> ENTRIES PROVIDED:
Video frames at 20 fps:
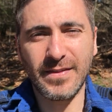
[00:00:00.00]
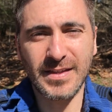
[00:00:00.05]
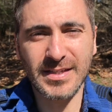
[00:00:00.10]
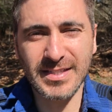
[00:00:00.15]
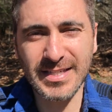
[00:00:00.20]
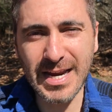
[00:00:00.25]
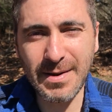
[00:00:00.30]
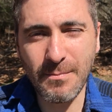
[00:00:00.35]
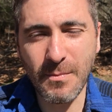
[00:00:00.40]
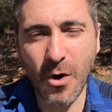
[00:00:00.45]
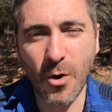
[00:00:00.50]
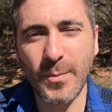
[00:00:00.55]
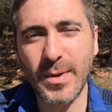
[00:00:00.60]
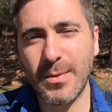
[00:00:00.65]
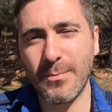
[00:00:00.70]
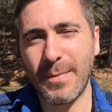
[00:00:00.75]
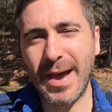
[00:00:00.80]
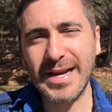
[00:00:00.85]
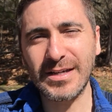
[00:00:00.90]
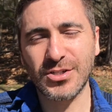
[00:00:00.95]
the same
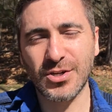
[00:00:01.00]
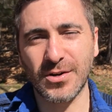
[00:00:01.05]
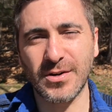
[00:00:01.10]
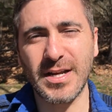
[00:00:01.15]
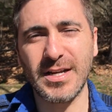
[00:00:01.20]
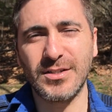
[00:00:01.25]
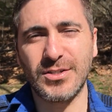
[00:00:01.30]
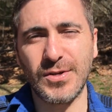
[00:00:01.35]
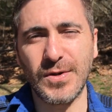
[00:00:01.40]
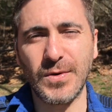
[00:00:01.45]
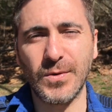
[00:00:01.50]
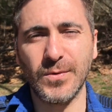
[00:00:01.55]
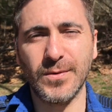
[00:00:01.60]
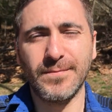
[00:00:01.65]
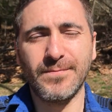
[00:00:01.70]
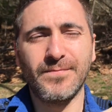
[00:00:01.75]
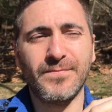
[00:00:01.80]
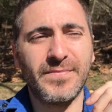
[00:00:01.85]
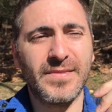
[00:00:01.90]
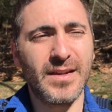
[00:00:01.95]
moment might turn into,
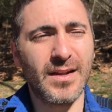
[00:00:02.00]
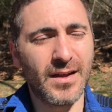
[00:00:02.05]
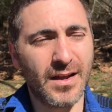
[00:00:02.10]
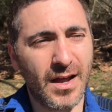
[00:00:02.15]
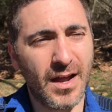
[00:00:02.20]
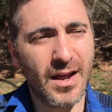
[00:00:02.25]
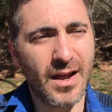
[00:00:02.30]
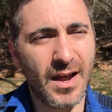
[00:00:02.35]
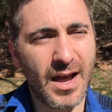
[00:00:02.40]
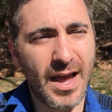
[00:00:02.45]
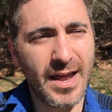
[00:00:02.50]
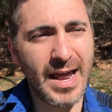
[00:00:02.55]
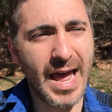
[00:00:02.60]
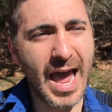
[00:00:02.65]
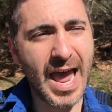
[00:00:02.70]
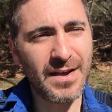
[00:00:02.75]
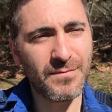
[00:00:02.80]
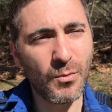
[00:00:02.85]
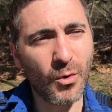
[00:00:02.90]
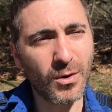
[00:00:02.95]

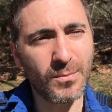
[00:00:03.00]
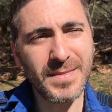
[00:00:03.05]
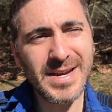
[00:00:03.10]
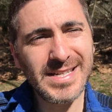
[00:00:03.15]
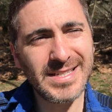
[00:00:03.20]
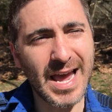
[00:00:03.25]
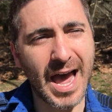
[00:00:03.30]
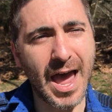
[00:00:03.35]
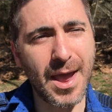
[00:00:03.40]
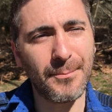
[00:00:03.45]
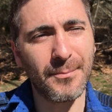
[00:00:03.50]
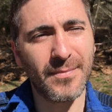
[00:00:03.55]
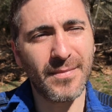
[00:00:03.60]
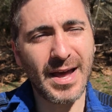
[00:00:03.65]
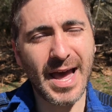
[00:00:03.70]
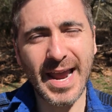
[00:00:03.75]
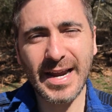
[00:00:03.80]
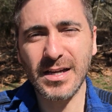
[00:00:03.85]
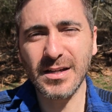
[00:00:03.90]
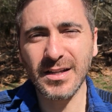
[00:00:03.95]
I have more me time.
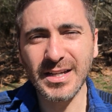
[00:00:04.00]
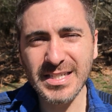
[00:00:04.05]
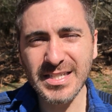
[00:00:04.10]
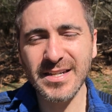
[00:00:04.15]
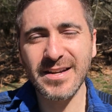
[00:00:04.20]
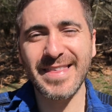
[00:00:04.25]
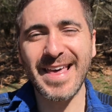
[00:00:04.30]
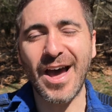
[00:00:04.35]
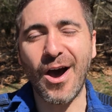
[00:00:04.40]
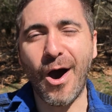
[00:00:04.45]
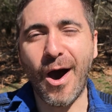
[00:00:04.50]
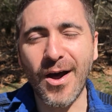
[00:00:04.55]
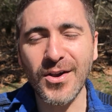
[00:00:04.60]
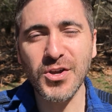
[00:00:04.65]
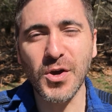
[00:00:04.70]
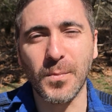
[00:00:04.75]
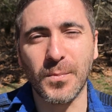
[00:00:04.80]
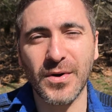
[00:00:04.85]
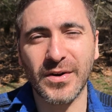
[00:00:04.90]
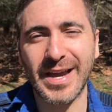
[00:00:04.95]
I can listen to that
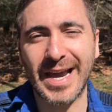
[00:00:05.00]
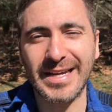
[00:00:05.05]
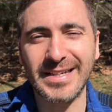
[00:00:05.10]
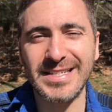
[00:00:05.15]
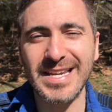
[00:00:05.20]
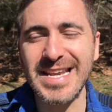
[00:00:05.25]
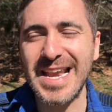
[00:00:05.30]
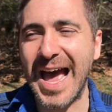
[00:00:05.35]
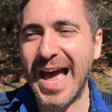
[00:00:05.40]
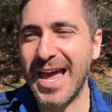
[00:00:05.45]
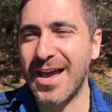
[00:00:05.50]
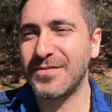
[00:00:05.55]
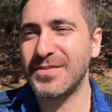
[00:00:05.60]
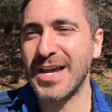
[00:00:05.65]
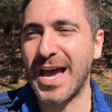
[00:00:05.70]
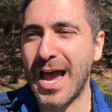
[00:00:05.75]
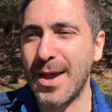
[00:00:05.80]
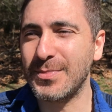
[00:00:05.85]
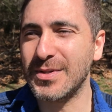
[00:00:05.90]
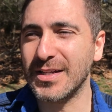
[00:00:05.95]
audiobook I did not have
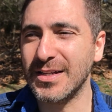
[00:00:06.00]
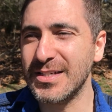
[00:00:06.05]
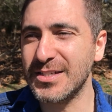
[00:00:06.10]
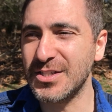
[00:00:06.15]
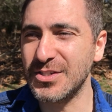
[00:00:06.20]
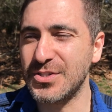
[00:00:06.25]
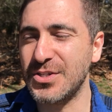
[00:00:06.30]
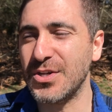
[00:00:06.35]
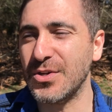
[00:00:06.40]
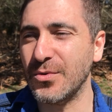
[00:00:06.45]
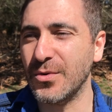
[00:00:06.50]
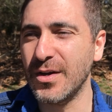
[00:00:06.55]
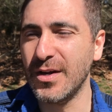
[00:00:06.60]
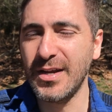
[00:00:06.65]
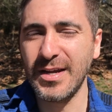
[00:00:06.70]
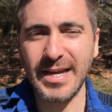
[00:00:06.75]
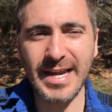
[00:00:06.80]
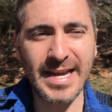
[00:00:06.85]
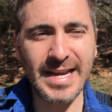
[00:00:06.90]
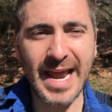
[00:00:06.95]
time to listen to
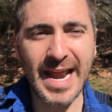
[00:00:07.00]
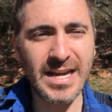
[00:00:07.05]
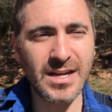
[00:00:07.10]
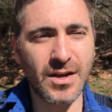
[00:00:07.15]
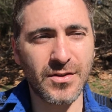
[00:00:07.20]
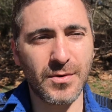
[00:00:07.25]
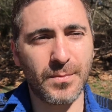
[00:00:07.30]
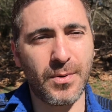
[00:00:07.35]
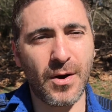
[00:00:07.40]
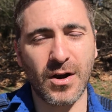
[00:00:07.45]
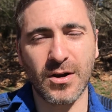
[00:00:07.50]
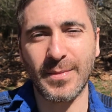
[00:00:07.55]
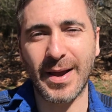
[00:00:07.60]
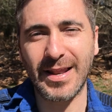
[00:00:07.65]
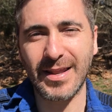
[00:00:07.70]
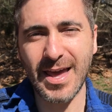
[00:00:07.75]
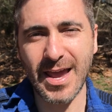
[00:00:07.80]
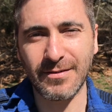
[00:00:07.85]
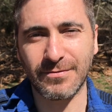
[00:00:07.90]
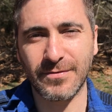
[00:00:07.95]
in any other part of
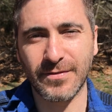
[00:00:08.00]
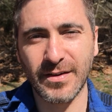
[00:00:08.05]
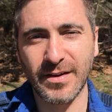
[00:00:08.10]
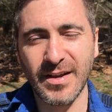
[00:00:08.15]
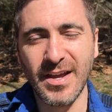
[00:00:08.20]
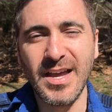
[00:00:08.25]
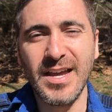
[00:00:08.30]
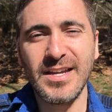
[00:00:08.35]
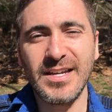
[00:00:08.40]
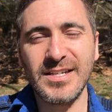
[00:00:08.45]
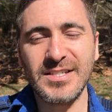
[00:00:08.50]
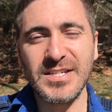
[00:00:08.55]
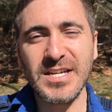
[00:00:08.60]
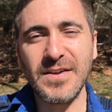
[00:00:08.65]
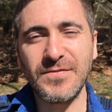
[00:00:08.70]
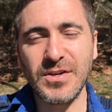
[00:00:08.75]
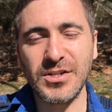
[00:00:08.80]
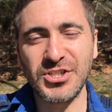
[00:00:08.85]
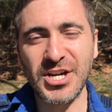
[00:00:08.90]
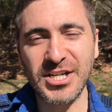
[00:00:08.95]
my life. You
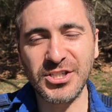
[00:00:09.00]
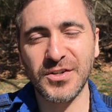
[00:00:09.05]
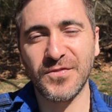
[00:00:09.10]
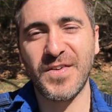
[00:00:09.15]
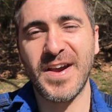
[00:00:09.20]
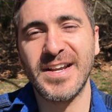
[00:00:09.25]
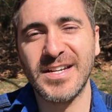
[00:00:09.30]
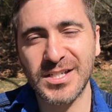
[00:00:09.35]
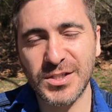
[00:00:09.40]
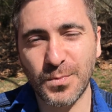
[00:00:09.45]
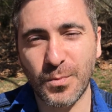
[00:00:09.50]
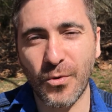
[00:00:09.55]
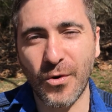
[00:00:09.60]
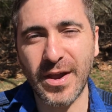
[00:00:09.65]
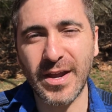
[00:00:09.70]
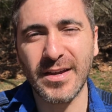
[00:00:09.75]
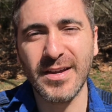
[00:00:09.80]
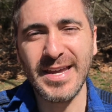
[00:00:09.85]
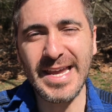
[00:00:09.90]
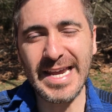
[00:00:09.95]
see, if you change your vantage
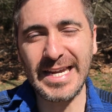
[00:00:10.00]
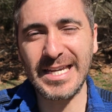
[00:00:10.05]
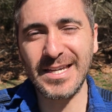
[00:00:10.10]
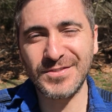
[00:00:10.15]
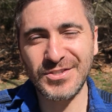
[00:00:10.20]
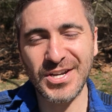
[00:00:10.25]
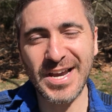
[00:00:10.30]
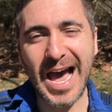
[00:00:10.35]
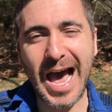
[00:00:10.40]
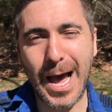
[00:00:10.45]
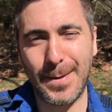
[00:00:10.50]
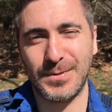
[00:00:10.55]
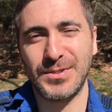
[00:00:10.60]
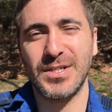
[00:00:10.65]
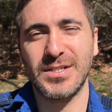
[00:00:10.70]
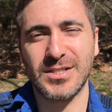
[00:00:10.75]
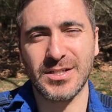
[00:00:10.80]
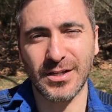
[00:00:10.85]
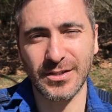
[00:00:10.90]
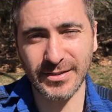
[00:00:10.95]
point, it gives you
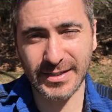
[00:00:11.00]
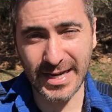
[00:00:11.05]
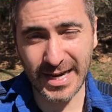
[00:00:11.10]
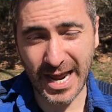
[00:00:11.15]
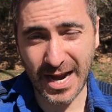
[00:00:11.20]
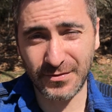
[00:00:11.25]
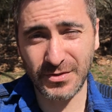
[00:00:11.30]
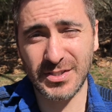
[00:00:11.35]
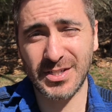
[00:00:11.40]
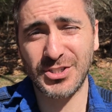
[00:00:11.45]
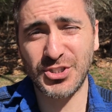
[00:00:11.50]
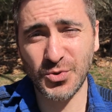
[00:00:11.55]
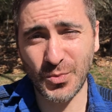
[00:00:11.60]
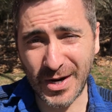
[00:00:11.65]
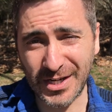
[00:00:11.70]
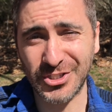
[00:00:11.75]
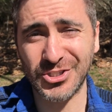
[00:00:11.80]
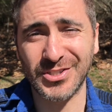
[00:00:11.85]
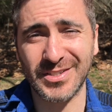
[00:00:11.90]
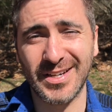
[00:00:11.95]
options to look at every
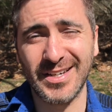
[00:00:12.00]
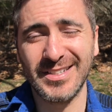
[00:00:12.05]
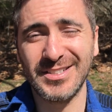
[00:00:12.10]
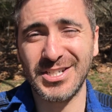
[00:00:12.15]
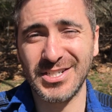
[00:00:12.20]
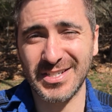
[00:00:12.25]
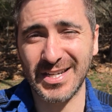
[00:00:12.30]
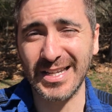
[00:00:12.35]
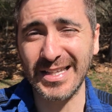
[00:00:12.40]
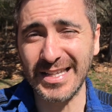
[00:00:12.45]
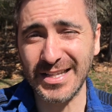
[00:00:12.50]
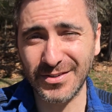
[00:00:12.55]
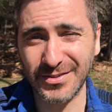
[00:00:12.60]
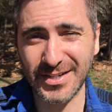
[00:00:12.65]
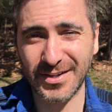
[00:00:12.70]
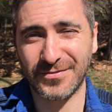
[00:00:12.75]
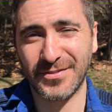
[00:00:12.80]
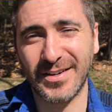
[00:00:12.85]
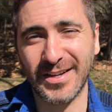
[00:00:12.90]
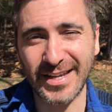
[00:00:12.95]
situation just a little
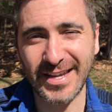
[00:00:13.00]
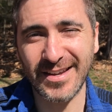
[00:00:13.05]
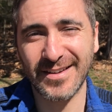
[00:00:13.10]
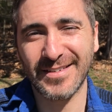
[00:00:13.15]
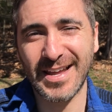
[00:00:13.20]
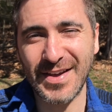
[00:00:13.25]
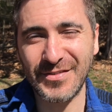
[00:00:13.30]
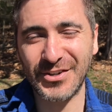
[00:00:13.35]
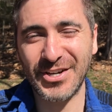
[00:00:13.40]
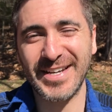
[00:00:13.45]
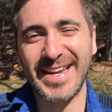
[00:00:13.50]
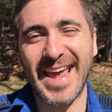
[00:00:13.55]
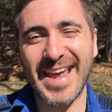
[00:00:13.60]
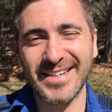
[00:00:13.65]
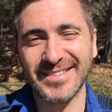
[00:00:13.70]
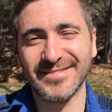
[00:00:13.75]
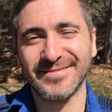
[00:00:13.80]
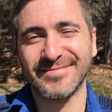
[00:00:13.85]
differently. Have a good day.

> WHAT YOU WILL DO:
Give the data again word for word, without pictures.

> RESULT BELOW:
Video frames at 20 fps:
[00:00:00.00]
[00:00:00.05]
[00:00:00.10]
[00:00:00.15]
[00:00:00.20]
[00:00:00.25]
[00:00:00.30]
[00:00:00.35]
[00:00:00.40]
[00:00:00.45]
[00:00:00.50]
[00:00:00.55]
[00:00:00.60]
[00:00:00.65]
[00:00:00.70]
[00:00:00.75]
[00:00:00.80]
[00:00:00.85]
[00:00:00.90]
[00:00:00.95]
the same
[00:00:01.00]
[00:00:01.05]
[00:00:01.10]
[00:00:01.15]
[00:00:01.20]
[00:00:01.25]
[00:00:01.30]
[00:00:01.35]
[00:00:01.40]
[00:00:01.45]
[00:00:01.50]
[00:00:01.55]
[00:00:01.60]
[00:00:01.65]
[00:00:01.70]
[00:00:01.75]
[00:00:01.80]
[00:00:01.85]
[00:00:01.90]
[00:00:01.95]
moment might turn into,
[00:00:02.00]
[00:00:02.05]
[00:00:02.10]
[00:00:02.15]
[00:00:02.20]
[00:00:02.25]
[00:00:02.30]
[00:00:02.35]
[00:00:02.40]
[00:00:02.45]
[00:00:02.50]
[00:00:02.55]
[00:00:02.60]
[00:00:02.65]
[00:00:02.70]
[00:00:02.75]
[00:00:02.80]
[00:00:02.85]
[00:00:02.90]
[00:00:02.95]

[00:00:03.00]
[00:00:03.05]
[00:00:03.10]
[00:00:03.15]
[00:00:03.20]
[00:00:03.25]
[00:00:03.30]
[00:00:03.35]
[00:00:03.40]
[00:00:03.45]
[00:00:03.50]
[00:00:03.55]
[00:00:03.60]
[00:00:03.65]
[00:00:03.70]
[00:00:03.75]
[00:00:03.80]
[00:00:03.85]
[00:00:03.90]
[00:00:03.95]
I have more me time.
[00:00:04.00]
[00:00:04.05]
[00:00:04.10]
[00:00:04.15]
[00:00:04.20]
[00:00:04.25]
[00:00:04.30]
[00:00:04.35]
[00:00:04.40]
[00:00:04.45]
[00:00:04.50]
[00:00:04.55]
[00:00:04.60]
[00:00:04.65]
[00:00:04.70]
[00:00:04.75]
[00:00:04.80]
[00:00:04.85]
[00:00:04.90]
[00:00:04.95]
I can listen to that
[00:00:05.00]
[00:00:05.05]
[00:00:05.10]
[00:00:05.15]
[00:00:05.20]
[00:00:05.25]
[00:00:05.30]
[00:00:05.35]
[00:00:05.40]
[00:00:05.45]
[00:00:05.50]
[00:00:05.55]
[00:00:05.60]
[00:00:05.65]
[00:00:05.70]
[00:00:05.75]
[00:00:05.80]
[00:00:05.85]
[00:00:05.90]
[00:00:05.95]
audiobook I did not have
[00:00:06.00]
[00:00:06.05]
[00:00:06.10]
[00:00:06.15]
[00:00:06.20]
[00:00:06.25]
[00:00:06.30]
[00:00:06.35]
[00:00:06.40]
[00:00:06.45]
[00:00:06.50]
[00:00:06.55]
[00:00:06.60]
[00:00:06.65]
[00:00:06.70]
[00:00:06.75]
[00:00:06.80]
[00:00:06.85]
[00:00:06.90]
[00:00:06.95]
time to listen to
[00:00:07.00]
[00:00:07.05]
[00:00:07.10]
[00:00:07.15]
[00:00:07.20]
[00:00:07.25]
[00:00:07.30]
[00:00:07.35]
[00:00:07.40]
[00:00:07.45]
[00:00:07.50]
[00:00:07.55]
[00:00:07.60]
[00:00:07.65]
[00:00:07.70]
[00:00:07.75]
[00:00:07.80]
[00:00:07.85]
[00:00:07.90]
[00:00:07.95]
in any other part of
[00:00:08.00]
[00:00:08.05]
[00:00:08.10]
[00:00:08.15]
[00:00:08.20]
[00:00:08.25]
[00:00:08.30]
[00:00:08.35]
[00:00:08.40]
[00:00:08.45]
[00:00:08.50]
[00:00:08.55]
[00:00:08.60]
[00:00:08.65]
[00:00:08.70]
[00:00:08.75]
[00:00:08.80]
[00:00:08.85]
[00:00:08.90]
[00:00:08.95]
my life. You
[00:00:09.00]
[00:00:09.05]
[00:00:09.10]
[00:00:09.15]
[00:00:09.20]
[00:00:09.25]
[00:00:09.30]
[00:00:09.35]
[00:00:09.40]
[00:00:09.45]
[00:00:09.50]
[00:00:09.55]
[00:00:09.60]
[00:00:09.65]
[00:00:09.70]
[00:00:09.75]
[00:00:09.80]
[00:00:09.85]
[00:00:09.90]
[00:00:09.95]
see, if you change your vantage
[00:00:10.00]
[00:00:10.05]
[00:00:10.10]
[00:00:10.15]
[00:00:10.20]
[00:00:10.25]
[00:00:10.30]
[00:00:10.35]
[00:00:10.40]
[00:00:10.45]
[00:00:10.50]
[00:00:10.55]
[00:00:10.60]
[00:00:10.65]
[00:00:10.70]
[00:00:10.75]
[00:00:10.80]
[00:00:10.85]
[00:00:10.90]
[00:00:10.95]
point, it gives you
[00:00:11.00]
[00:00:11.05]
[00:00:11.10]
[00:00:11.15]
[00:00:11.20]
[00:00:11.25]
[00:00:11.30]
[00:00:11.35]
[00:00:11.40]
[00:00:11.45]
[00:00:11.50]
[00:00:11.55]
[00:00:11.60]
[00:00:11.65]
[00:00:11.70]
[00:00:11.75]
[00:00:11.80]
[00:00:11.85]
[00:00:11.90]
[00:00:11.95]
options to look at every
[00:00:12.00]
[00:00:12.05]
[00:00:12.10]
[00:00:12.15]
[00:00:12.20]
[00:00:12.25]
[00:00:12.30]
[00:00:12.35]
[00:00:12.40]
[00:00:12.45]
[00:00:12.50]
[00:00:12.55]
[00:00:12.60]
[00:00:12.65]
[00:00:12.70]
[00:00:12.75]
[00:00:12.80]
[00:00:12.85]
[00:00:12.90]
[00:00:12.95]
situation just a little
[00:00:13.00]
[00:00:13.05]
[00:00:13.10]
[00:00:13.15]
[00:00:13.20]
[00:00:13.25]
[00:00:13.30]
[00:00:13.35]
[00:00:13.40]
[00:00:13.45]
[00:00:13.50]
[00:00:13.55]
[00:00:13.60]
[00:00:13.65]
[00:00:13.70]
[00:00:13.75]
[00:00:13.80]
[00:00:13.85]
differently. Have a good day.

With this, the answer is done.